Pharmacological inhibitors of the HGF/Met pathway

Molecular oncology. Causes of cancer and targets for treatment. Eds Edward P. Gelmann et al., Cambridge University Press (2014)


The prevalence of HGF/Met pathway activation in human malignancies has driven the rapid development of HGF/Met pathway inhibitors, which can be broadly subdivided into biological (protein-based) agents and low-molecular-weight synthetic compounds. Biologicals usually possess target selectivity and pharmacokinetic properties that are predictable and desirable, but their size and complexity impact drug manufacture, mode of administration, and shelf life; thus, low-molecularweight TK inhibitors (TKIs) presently outnumber biologicals as HGF/Met therapeutics (40; Figure 17.1 and Table 17.1). We summarize below pathway inhibitors currently in human clinical trials for cancer.

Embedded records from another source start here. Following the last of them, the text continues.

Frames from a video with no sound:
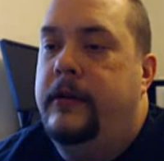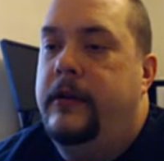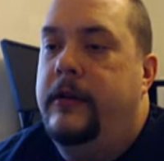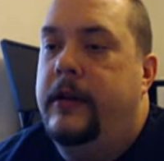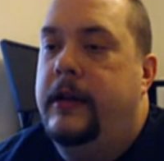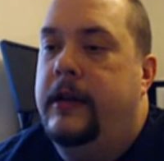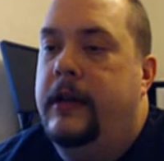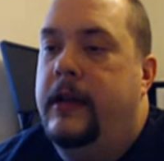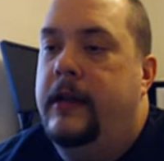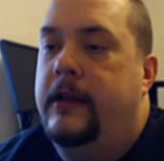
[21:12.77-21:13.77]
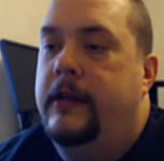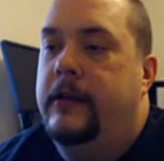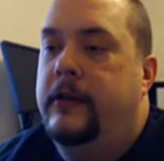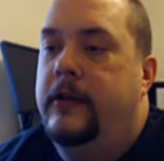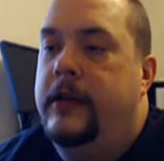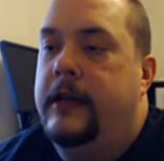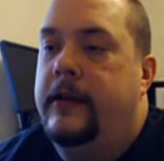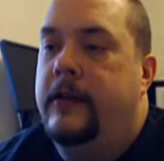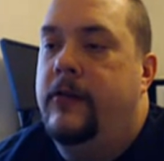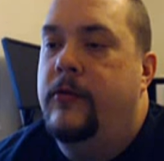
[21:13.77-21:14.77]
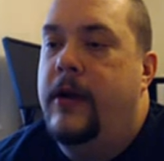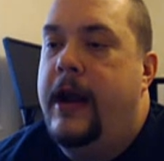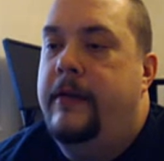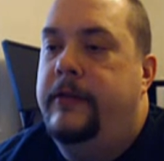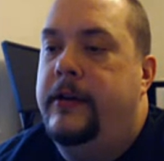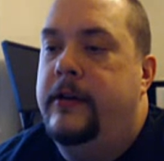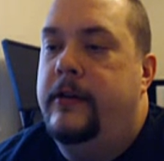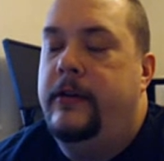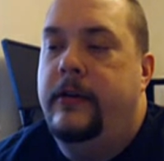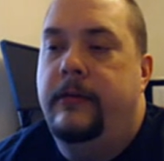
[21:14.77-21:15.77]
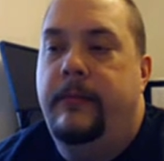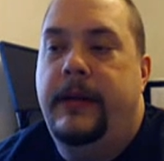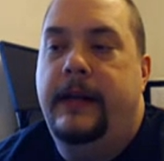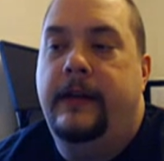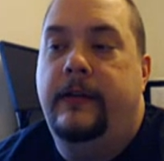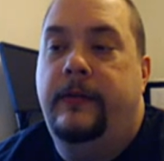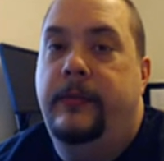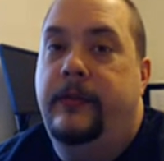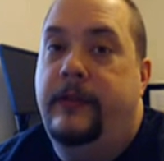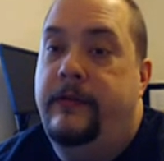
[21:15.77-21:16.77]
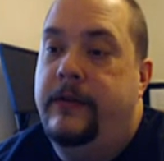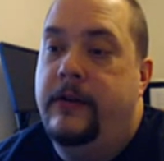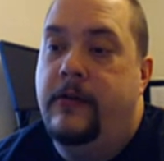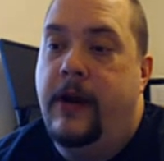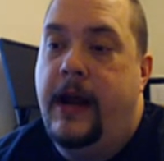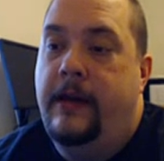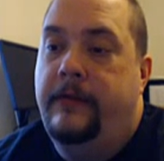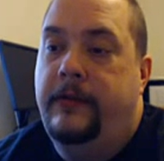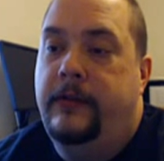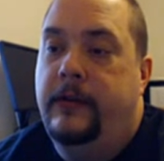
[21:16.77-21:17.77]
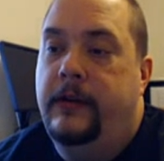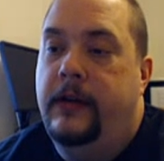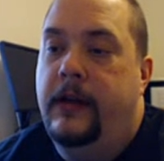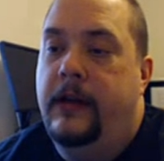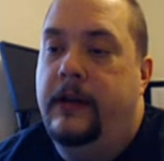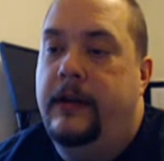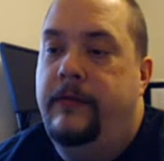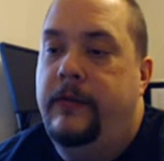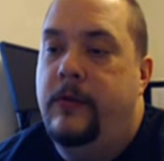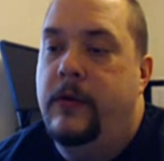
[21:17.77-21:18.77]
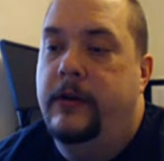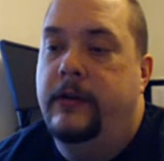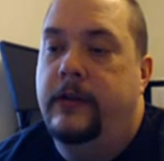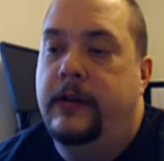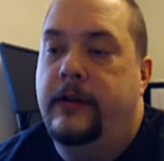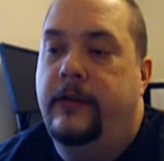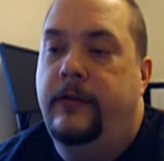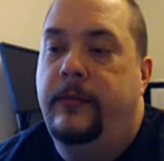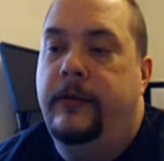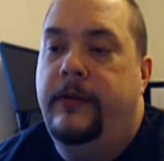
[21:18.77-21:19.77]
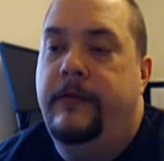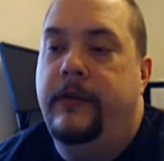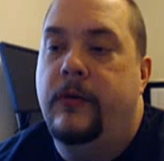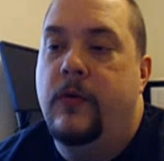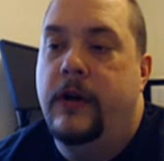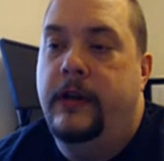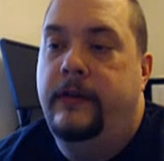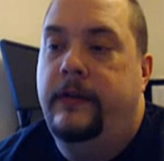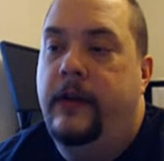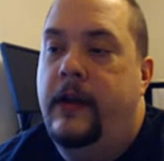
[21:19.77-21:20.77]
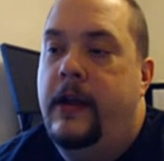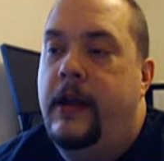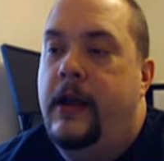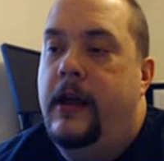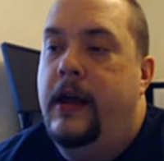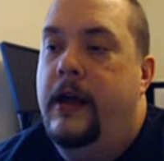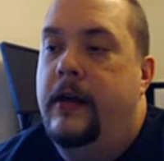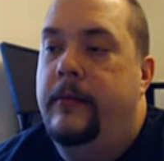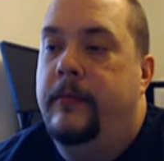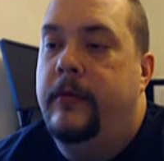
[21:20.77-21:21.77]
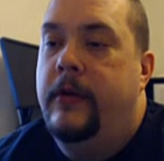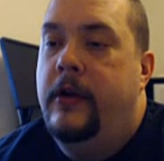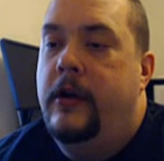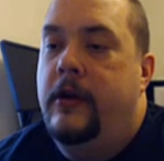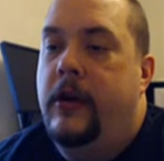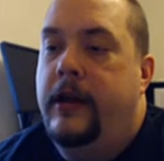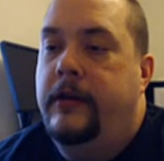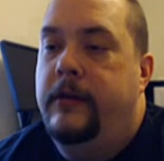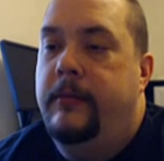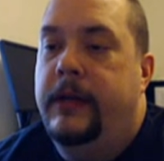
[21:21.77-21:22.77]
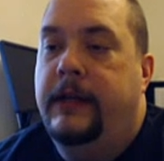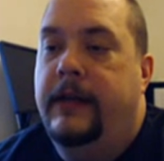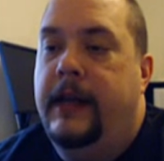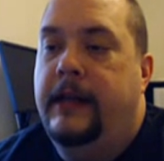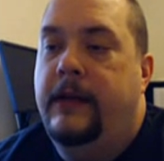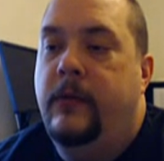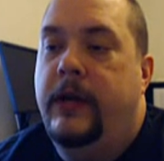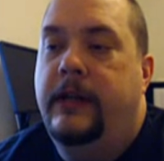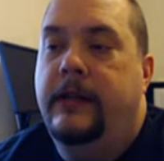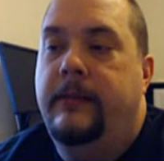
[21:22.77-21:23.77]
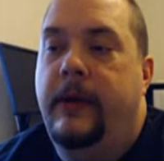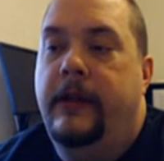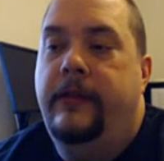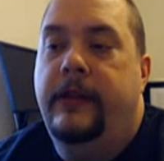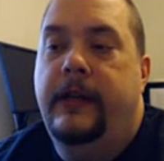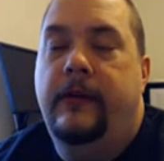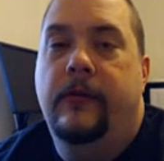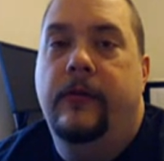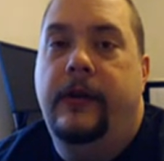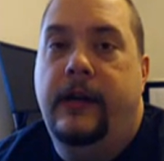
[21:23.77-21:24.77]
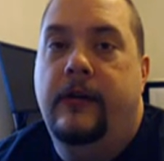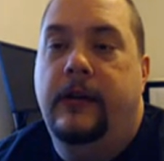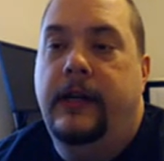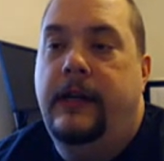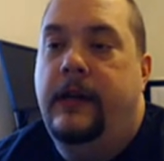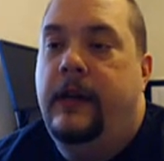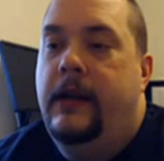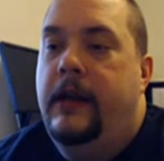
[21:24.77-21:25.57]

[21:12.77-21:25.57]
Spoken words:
you can look at the graphs here. You can pick specific graphs if you want to look at just specific ones, and you can pick daily, weekly, monthly, or yearly.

Biological HGF/Met pathway antagonists

Monoclonal antibodies (mAbs) directed against either HGF or Met block ligand-receptor binding, Met activation, and biological responses.

mAbs directed against HGF

Rilotumumab is a fully human mAb directed against the mature HGF light chain, thereby potently blocking HGF-Met binding (41). Rilotumumab is under evaluation as monotherapy in Phase Ib/II trials for ovarian and renal cancer, and in combination with avastin in glioma, erlotinib in NSCLC, and platinum-based chemotherapy in SCLC, mesothelioma, and gastric cancer, as well as mitoxantrone in prostate cancer. Rilotumumab monotherapy did not show significant anti-tumor activity in patients with recurrent glioblastoma who had previously received bevacizumab compared with bevacizumab-naive patients (42). Rilotumumab combined with panitumumab in patients with wild-type KRAS metastatic colorectal cancer showed an increased response rate over panitumumab alone (43). Rilotumumab in combination with epirubicin, cisplatin, and capecitabine (ECX) as a first-line treatment for metastatic gastric cancer showed improved progression-free (PFS) and overall survival (OS) over ECX alone, especially in patients with high Met expression (NCT00719550; 40), prompting an ongoing randomized, placebo-controlled Phase III study of rilotumumab in this indication.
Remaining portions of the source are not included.